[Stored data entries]
+ + +
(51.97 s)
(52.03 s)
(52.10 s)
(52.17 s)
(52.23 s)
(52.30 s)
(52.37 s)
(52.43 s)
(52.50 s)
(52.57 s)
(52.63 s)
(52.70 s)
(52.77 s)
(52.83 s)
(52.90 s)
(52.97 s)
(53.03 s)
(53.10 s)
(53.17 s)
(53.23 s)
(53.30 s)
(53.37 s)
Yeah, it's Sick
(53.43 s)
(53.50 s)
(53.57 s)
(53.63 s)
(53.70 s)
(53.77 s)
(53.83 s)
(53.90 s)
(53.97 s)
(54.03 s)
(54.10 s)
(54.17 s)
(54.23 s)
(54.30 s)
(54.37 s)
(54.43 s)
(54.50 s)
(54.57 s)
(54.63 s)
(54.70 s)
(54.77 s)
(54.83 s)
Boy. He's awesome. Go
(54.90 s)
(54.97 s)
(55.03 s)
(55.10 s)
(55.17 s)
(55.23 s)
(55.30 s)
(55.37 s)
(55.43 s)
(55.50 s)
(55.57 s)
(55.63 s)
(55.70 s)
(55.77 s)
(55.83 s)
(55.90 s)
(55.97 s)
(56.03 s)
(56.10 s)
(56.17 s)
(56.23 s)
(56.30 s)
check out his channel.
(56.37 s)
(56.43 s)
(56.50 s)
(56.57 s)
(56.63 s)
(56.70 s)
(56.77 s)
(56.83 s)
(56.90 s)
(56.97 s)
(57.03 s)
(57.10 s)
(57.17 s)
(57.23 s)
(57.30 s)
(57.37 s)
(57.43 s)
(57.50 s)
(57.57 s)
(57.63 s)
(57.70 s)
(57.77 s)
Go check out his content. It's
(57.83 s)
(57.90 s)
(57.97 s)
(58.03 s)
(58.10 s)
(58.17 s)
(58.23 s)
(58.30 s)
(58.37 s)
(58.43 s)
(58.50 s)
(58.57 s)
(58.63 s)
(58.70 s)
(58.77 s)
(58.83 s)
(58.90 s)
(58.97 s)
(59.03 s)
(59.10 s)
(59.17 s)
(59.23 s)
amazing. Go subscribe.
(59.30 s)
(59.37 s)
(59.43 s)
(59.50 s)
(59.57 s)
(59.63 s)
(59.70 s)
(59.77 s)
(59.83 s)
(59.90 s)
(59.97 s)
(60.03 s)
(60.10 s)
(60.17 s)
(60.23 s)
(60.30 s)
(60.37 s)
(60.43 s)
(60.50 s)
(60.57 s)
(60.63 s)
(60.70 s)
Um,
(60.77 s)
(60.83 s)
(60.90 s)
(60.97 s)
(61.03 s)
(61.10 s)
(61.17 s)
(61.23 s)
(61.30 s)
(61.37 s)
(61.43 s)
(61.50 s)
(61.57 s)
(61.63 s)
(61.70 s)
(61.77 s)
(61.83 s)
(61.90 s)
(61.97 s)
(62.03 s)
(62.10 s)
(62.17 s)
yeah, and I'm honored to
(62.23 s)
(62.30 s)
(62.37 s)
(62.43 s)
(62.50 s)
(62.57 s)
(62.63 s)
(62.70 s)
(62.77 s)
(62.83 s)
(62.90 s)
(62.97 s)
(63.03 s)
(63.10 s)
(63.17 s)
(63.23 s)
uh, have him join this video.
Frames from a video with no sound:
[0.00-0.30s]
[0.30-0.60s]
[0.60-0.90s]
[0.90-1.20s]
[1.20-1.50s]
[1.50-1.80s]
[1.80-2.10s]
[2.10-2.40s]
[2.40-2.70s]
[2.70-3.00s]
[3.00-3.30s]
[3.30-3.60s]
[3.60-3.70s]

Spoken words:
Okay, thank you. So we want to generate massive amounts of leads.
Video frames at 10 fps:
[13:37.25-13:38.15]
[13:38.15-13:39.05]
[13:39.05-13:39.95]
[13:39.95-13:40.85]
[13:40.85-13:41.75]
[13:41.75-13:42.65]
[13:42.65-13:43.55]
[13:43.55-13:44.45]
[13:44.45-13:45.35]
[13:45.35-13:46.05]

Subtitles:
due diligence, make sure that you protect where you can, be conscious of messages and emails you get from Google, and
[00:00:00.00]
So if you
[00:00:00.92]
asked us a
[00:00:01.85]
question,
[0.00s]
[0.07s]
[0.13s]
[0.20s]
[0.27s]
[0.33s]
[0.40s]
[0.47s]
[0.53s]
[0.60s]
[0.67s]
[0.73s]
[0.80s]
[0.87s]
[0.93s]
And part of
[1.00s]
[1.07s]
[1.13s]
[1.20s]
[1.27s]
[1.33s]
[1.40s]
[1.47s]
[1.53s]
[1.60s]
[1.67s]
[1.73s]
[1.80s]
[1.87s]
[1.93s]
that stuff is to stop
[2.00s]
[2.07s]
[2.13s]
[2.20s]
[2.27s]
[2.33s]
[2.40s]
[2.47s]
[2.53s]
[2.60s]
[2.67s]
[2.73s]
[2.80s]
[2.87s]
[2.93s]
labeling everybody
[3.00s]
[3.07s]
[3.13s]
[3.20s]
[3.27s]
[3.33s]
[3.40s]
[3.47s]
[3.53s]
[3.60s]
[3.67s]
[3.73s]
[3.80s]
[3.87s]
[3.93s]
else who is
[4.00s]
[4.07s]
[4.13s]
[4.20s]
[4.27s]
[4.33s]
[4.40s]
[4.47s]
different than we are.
+ + +
• [To do]: Output an exact copy of each record.

• [Answer box]:
(51.97 s)
(52.03 s)
(52.10 s)
(52.17 s)
(52.23 s)
(52.30 s)
(52.37 s)
(52.43 s)
(52.50 s)
(52.57 s)
(52.63 s)
(52.70 s)
(52.77 s)
(52.83 s)
(52.90 s)
(52.97 s)
(53.03 s)
(53.10 s)
(53.17 s)
(53.23 s)
(53.30 s)
(53.37 s)
Yeah, it's Sick
(53.43 s)
(53.50 s)
(53.57 s)
(53.63 s)
(53.70 s)
(53.77 s)
(53.83 s)
(53.90 s)
(53.97 s)
(54.03 s)
(54.10 s)
(54.17 s)
(54.23 s)
(54.30 s)
(54.37 s)
(54.43 s)
(54.50 s)
(54.57 s)
(54.63 s)
(54.70 s)
(54.77 s)
(54.83 s)
Boy. He's awesome. Go
(54.90 s)
(54.97 s)
(55.03 s)
(55.10 s)
(55.17 s)
(55.23 s)
(55.30 s)
(55.37 s)
(55.43 s)
(55.50 s)
(55.57 s)
(55.63 s)
(55.70 s)
(55.77 s)
(55.83 s)
(55.90 s)
(55.97 s)
(56.03 s)
(56.10 s)
(56.17 s)
(56.23 s)
(56.30 s)
check out his channel.
(56.37 s)
(56.43 s)
(56.50 s)
(56.57 s)
(56.63 s)
(56.70 s)
(56.77 s)
(56.83 s)
(56.90 s)
(56.97 s)
(57.03 s)
(57.10 s)
(57.17 s)
(57.23 s)
(57.30 s)
(57.37 s)
(57.43 s)
(57.50 s)
(57.57 s)
(57.63 s)
(57.70 s)
(57.77 s)
Go check out his content. It's
(57.83 s)
(57.90 s)
(57.97 s)
(58.03 s)
(58.10 s)
(58.17 s)
(58.23 s)
(58.30 s)
(58.37 s)
(58.43 s)
(58.50 s)
(58.57 s)
(58.63 s)
(58.70 s)
(58.77 s)
(58.83 s)
(58.90 s)
(58.97 s)
(59.03 s)
(59.10 s)
(59.17 s)
(59.23 s)
amazing. Go subscribe.
(59.30 s)
(59.37 s)
(59.43 s)
(59.50 s)
(59.57 s)
(59.63 s)
(59.70 s)
(59.77 s)
(59.83 s)
(59.90 s)
(59.97 s)
(60.03 s)
(60.10 s)
(60.17 s)
(60.23 s)
(60.30 s)
(60.37 s)
(60.43 s)
(60.50 s)
(60.57 s)
(60.63 s)
(60.70 s)
Um,
(60.77 s)
(60.83 s)
(60.90 s)
(60.97 s)
(61.03 s)
(61.10 s)
(61.17 s)
(61.23 s)
(61.30 s)
(61.37 s)
(61.43 s)
(61.50 s)
(61.57 s)
(61.63 s)
(61.70 s)
(61.77 s)
(61.83 s)
(61.90 s)
(61.97 s)
(62.03 s)
(62.10 s)
(62.17 s)
yeah, and I'm honored to
(62.23 s)
(62.30 s)
(62.37 s)
(62.43 s)
(62.50 s)
(62.57 s)
(62.63 s)
(62.70 s)
(62.77 s)
(62.83 s)
(62.90 s)
(62.97 s)
(63.03 s)
(63.10 s)
(63.17 s)
(63.23 s)
uh, have him join this video.
Frames from a video with no sound:
[0.00-0.30s]
[0.30-0.60s]
[0.60-0.90s]
[0.90-1.20s]
[1.20-1.50s]
[1.50-1.80s]
[1.80-2.10s]
[2.10-2.40s]
[2.40-2.70s]
[2.70-3.00s]
[3.00-3.30s]
[3.30-3.60s]
[3.60-3.70s]

Spoken words:
Okay, thank you. So we want to generate massive amounts of leads.
Video frames at 10 fps:
[13:37.25-13:38.15]
[13:38.15-13:39.05]
[13:39.05-13:39.95]
[13:39.95-13:40.85]
[13:40.85-13:41.75]
[13:41.75-13:42.65]
[13:42.65-13:43.55]
[13:43.55-13:44.45]
[13:44.45-13:45.35]
[13:45.35-13:46.05]

Subtitles:
due diligence, make sure that you protect where you can, be conscious of messages and emails you get from Google, and
[00:00:00.00]
So if you
[00:00:00.92]
asked us a
[00:00:01.85]
question,
[0.00s]
[0.07s]
[0.13s]
[0.20s]
[0.27s]
[0.33s]
[0.40s]
[0.47s]
[0.53s]
[0.60s]
[0.67s]
[0.73s]
[0.80s]
[0.87s]
[0.93s]
And part of
[1.00s]
[1.07s]
[1.13s]
[1.20s]
[1.27s]
[1.33s]
[1.40s]
[1.47s]
[1.53s]
[1.60s]
[1.67s]
[1.73s]
[1.80s]
[1.87s]
[1.93s]
that stuff is to stop
[2.00s]
[2.07s]
[2.13s]
[2.20s]
[2.27s]
[2.33s]
[2.40s]
[2.47s]
[2.53s]
[2.60s]
[2.67s]
[2.73s]
[2.80s]
[2.87s]
[2.93s]
labeling everybody
[3.00s]
[3.07s]
[3.13s]
[3.20s]
[3.27s]
[3.33s]
[3.40s]
[3.47s]
[3.53s]
[3.60s]
[3.67s]
[3.73s]
[3.80s]
[3.87s]
[3.93s]
else who is
[4.00s]
[4.07s]
[4.13s]
[4.20s]
[4.27s]
[4.33s]
[4.40s]
[4.47s]
different than we are.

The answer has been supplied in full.